Work request: Since the pictures are not wanted, retype the listing below exactly and without them.

····················

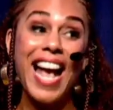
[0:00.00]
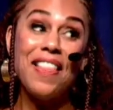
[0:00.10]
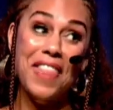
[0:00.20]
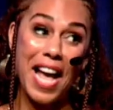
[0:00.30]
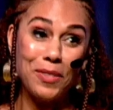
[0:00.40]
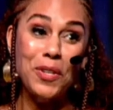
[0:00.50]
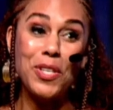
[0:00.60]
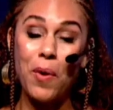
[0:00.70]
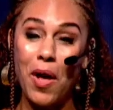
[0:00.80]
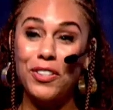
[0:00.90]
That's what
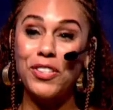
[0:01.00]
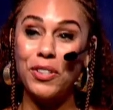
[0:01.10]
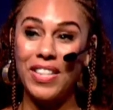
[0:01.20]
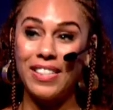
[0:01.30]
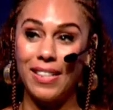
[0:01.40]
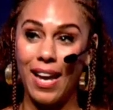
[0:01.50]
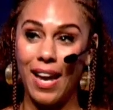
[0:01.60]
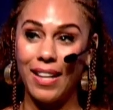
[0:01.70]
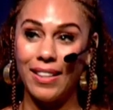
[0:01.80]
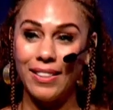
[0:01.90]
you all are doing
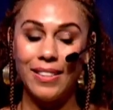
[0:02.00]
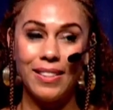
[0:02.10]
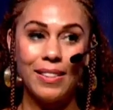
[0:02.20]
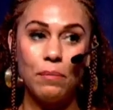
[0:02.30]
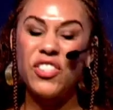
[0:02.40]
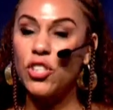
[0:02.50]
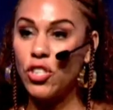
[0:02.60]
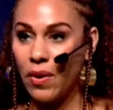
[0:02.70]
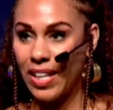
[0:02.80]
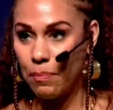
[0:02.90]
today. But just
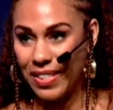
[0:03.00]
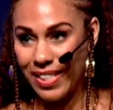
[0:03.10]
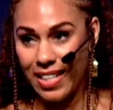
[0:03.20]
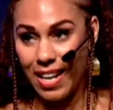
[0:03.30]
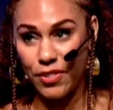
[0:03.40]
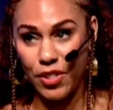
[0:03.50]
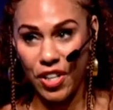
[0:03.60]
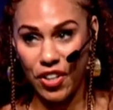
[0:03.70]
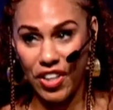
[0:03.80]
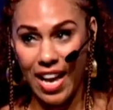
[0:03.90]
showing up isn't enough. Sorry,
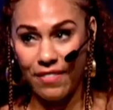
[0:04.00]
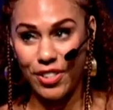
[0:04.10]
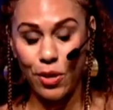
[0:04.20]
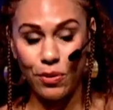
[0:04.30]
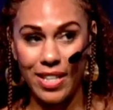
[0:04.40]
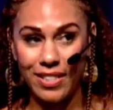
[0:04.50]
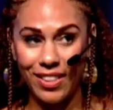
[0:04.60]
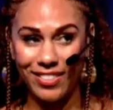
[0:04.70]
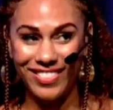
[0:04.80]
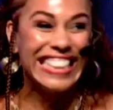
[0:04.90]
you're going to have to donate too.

····················

Written response:
[0:00.00]
[0:00.10]
[0:00.20]
[0:00.30]
[0:00.40]
[0:00.50]
[0:00.60]
[0:00.70]
[0:00.80]
[0:00.90]
That's what
[0:01.00]
[0:01.10]
[0:01.20]
[0:01.30]
[0:01.40]
[0:01.50]
[0:01.60]
[0:01.70]
[0:01.80]
[0:01.90]
you all are doing
[0:02.00]
[0:02.10]
[0:02.20]
[0:02.30]
[0:02.40]
[0:02.50]
[0:02.60]
[0:02.70]
[0:02.80]
[0:02.90]
today. But just
[0:03.00]
[0:03.10]
[0:03.20]
[0:03.30]
[0:03.40]
[0:03.50]
[0:03.60]
[0:03.70]
[0:03.80]
[0:03.90]
showing up isn't enough. Sorry,
[0:04.00]
[0:04.10]
[0:04.20]
[0:04.30]
[0:04.40]
[0:04.50]
[0:04.60]
[0:04.70]
[0:04.80]
[0:04.90]
you're going to have to donate too.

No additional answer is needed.